Article ID Journal Published Year Pages File Type
1975702 Comparative Biochemistry and Physiology Part B: Biochemistry and Molecular Biology 2010 14 Pages PDF
Abstract

Vitamin E is one of the most important lipid-soluble antioxidants to occur in plants and animals for cellular protection against lipid peroxidation. An essential adaptation to low temperature is the elaboration of high levels of unsaturated fatty acids in the composition of cellular membranes, which is necessary to maintain functional membrane fluidity. Increasing the content of lipid unsaturation, however, occurs at the expense of enhancing the vulnerability of cellular membranes to oxidative damage.
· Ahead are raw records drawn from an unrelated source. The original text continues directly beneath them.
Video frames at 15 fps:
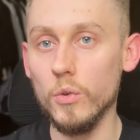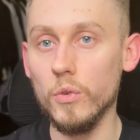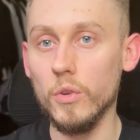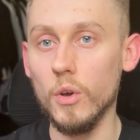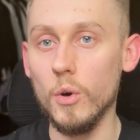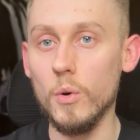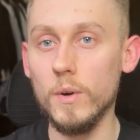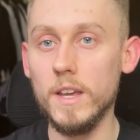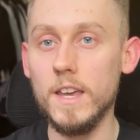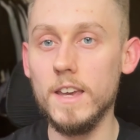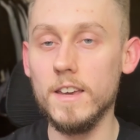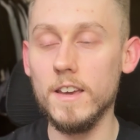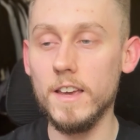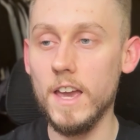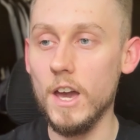so he
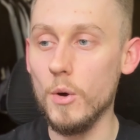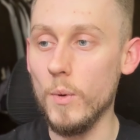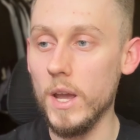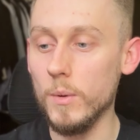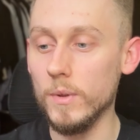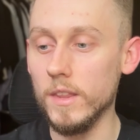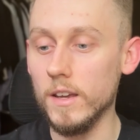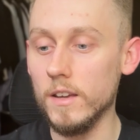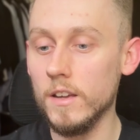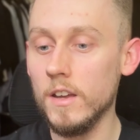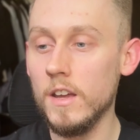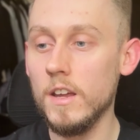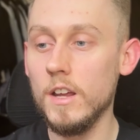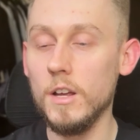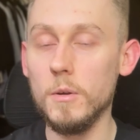can get away with it.
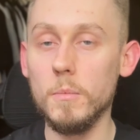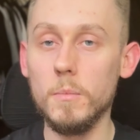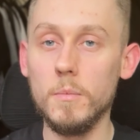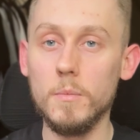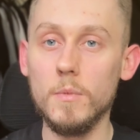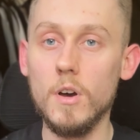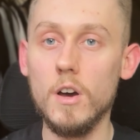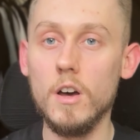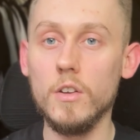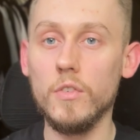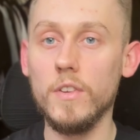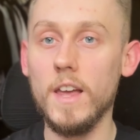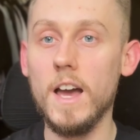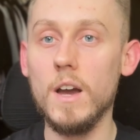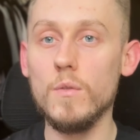
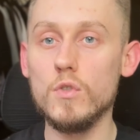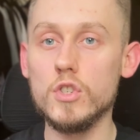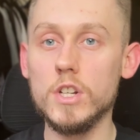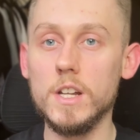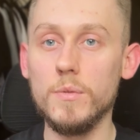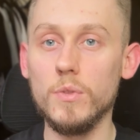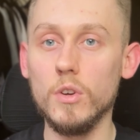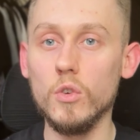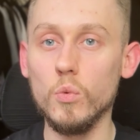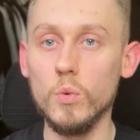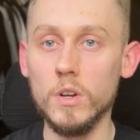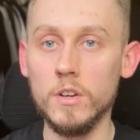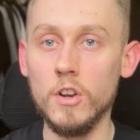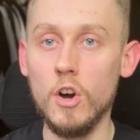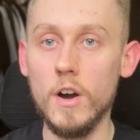Us average lifters,
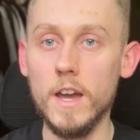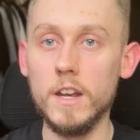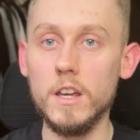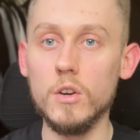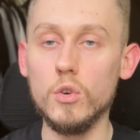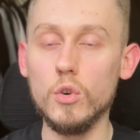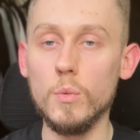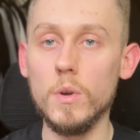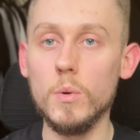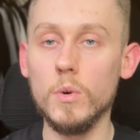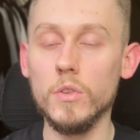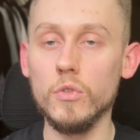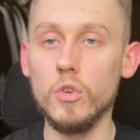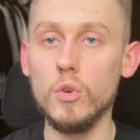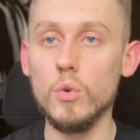we're not Eddie Hall. We
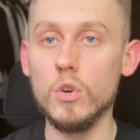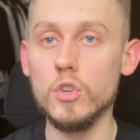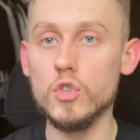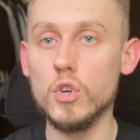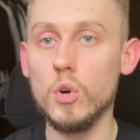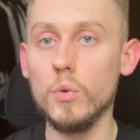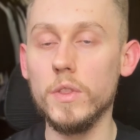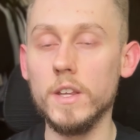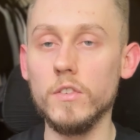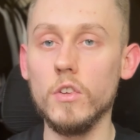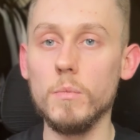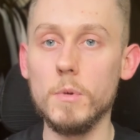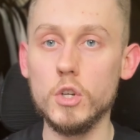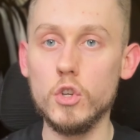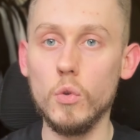want to control things
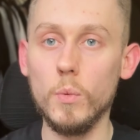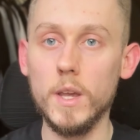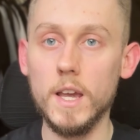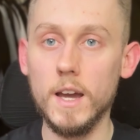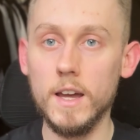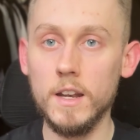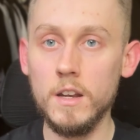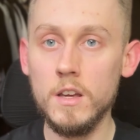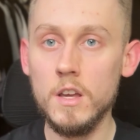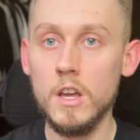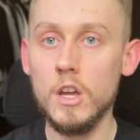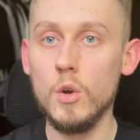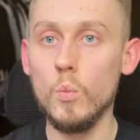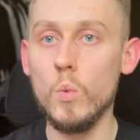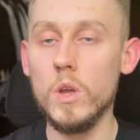as much as we can.
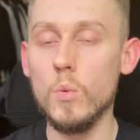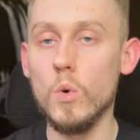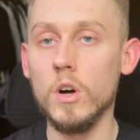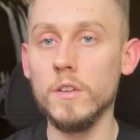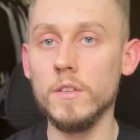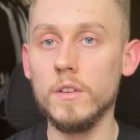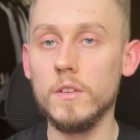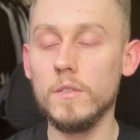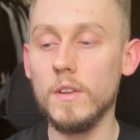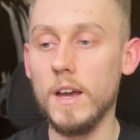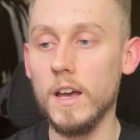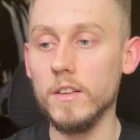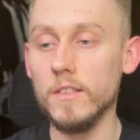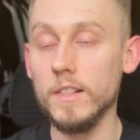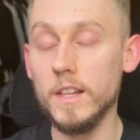We want
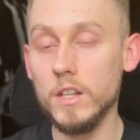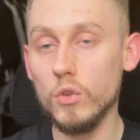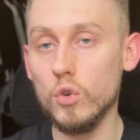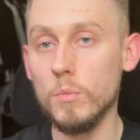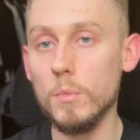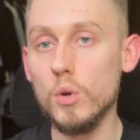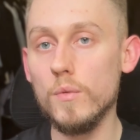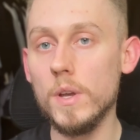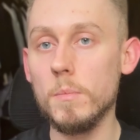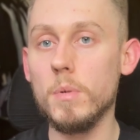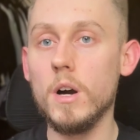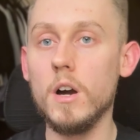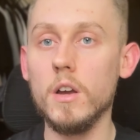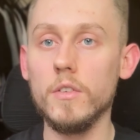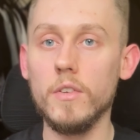as little moving
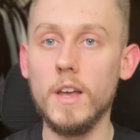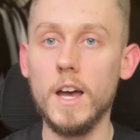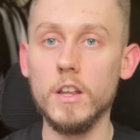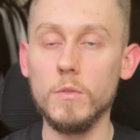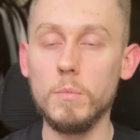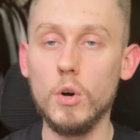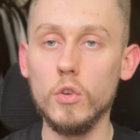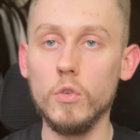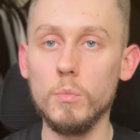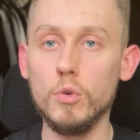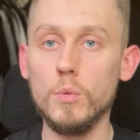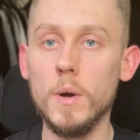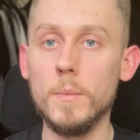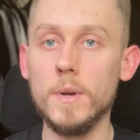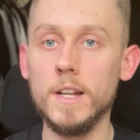parts as possible
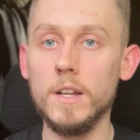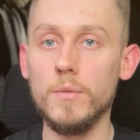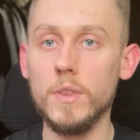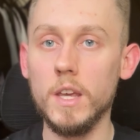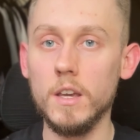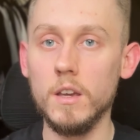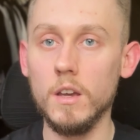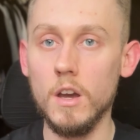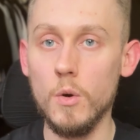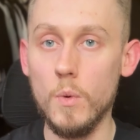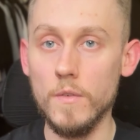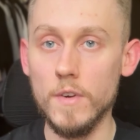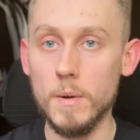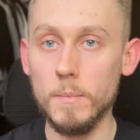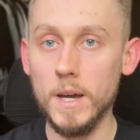when we're lifting a
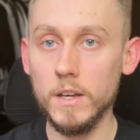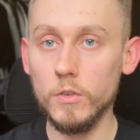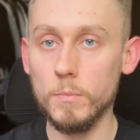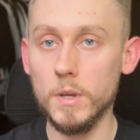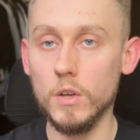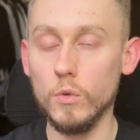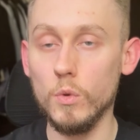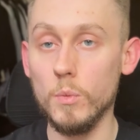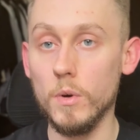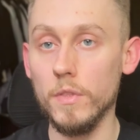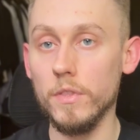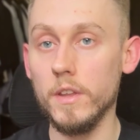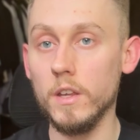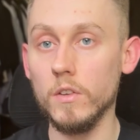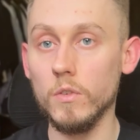1 rep max because we
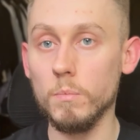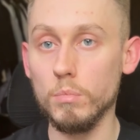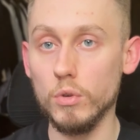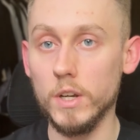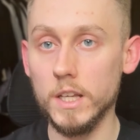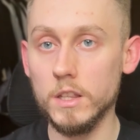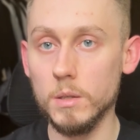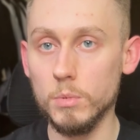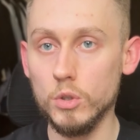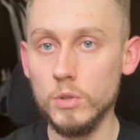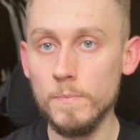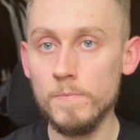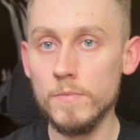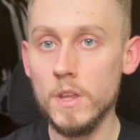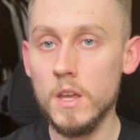want things
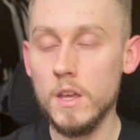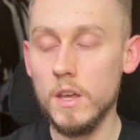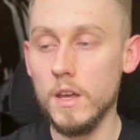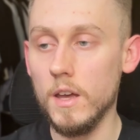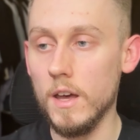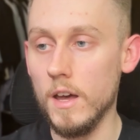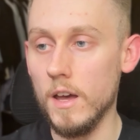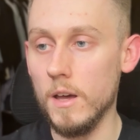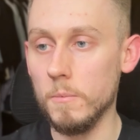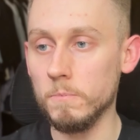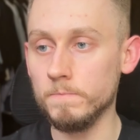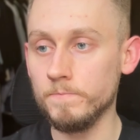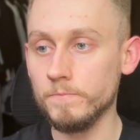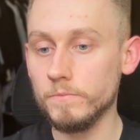predictable. You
First isolated from salmon eggs, cold-water marine organisms were found to produce, or acquire, a specific vitamin E homologue, named “marine-derived tocopherol” (MDT), having an unusual methylene unsaturation at its isoprenoid-chain terminus. In this overview we compare the antioxidant composition of tropical, temperate and polar fishes, present provisional evidence that MDT is produced at the primary food chain, and provide empirical confirmation that the enhanced reactivity of MDT at low temperature is attributed to its greater rate of diffusion in viscous lipids at low temperatures. This claim of biochemical adaptation is supported by a unique model of diffusion-limited reactivity that mimics changes in the ratio of the MDT/α-tocopherol rate constants at diminishing levels of radical flux in viscous media at low temperature. We offer in conclusion future outlooks to research on antioxidant protection in cold-water ectotherms.